渇望-gentle heart-
室内には、雨音の帳が下りていた。


俺達は生まれたままの姿で抱き合い、その胸に顔をうずめると、百合の香りにひどく安堵している自分がいる。


映画はすでに終焉を迎えてた。


けれどその音楽があまりにも間抜けで、だから折角の行為の余韻には浸れなくて、まるでどこか夢の中での出来事にさえ感じてしまう。



「どうしたの?」


百合は不安そうに聞いてくる。



「んー、幸せすぎて怖いっていう百合の気持ち、何かわかる気がしてさ。」


愛しさばかりが留まることなく溢れ出して、その大きさに俺自身が驚いてるってゆーかさ、笑うだろ?

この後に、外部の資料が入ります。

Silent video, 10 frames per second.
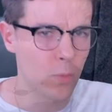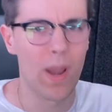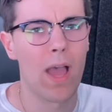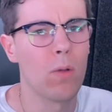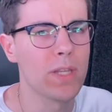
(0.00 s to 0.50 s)

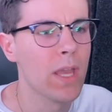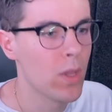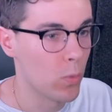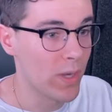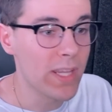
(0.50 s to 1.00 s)
around
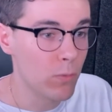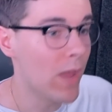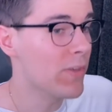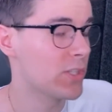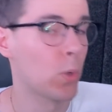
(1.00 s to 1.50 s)
when he
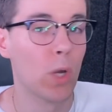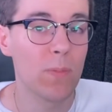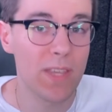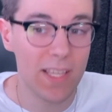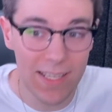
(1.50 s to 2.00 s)
read the
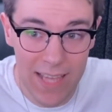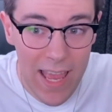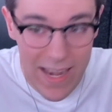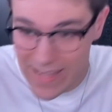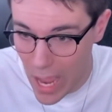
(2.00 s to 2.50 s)
story because
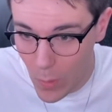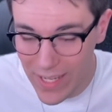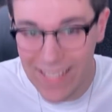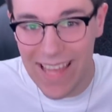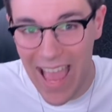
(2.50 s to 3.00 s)
now
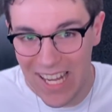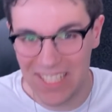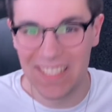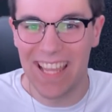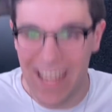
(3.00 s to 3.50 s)
he's
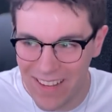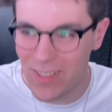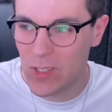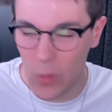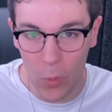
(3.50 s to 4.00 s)
actually in
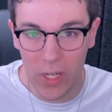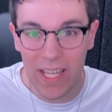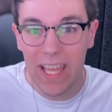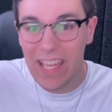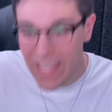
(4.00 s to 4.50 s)
the
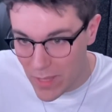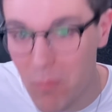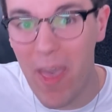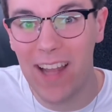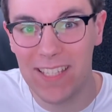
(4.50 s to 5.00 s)
story
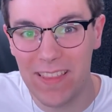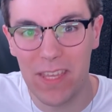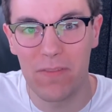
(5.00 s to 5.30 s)
impacting the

だからホントはすごく不安だし、今、瑠衣さんのことをどう思ってるのかって聞きたくて、でも聞けなくて。


恥ずかしいけど、百合の過去に嫉妬してる。


全部ひっくるめて好きだと言ったのは俺自身なのに、人は欲深くて嫌になるよ。


何にも押し付けたいなんて思わないのに、気を抜けば、ずっとここにいて、と言ってしまいそうになる。



「でも一生大事にしてくれるんでしょ?」


そんな言葉に目を丸くして、次には笑ってしまった。


そうだね、ずっとこうやってたいね。


百合をうつ伏せにし、肩甲骨の辺りに指先を這わせる。


この世の醜いものによって削ぎ落とされた天使の羽が、ここにあった証のよう。



「何?」


「背中、綺麗だと思ってさ。」


馬鹿じゃん、と言われ、また笑った。


笑い合っているだけで幸せだと思えるなんて、これ以上の愛はないのかもしれない。


俺、こんな日々が永遠に続くことを願っていたんだ。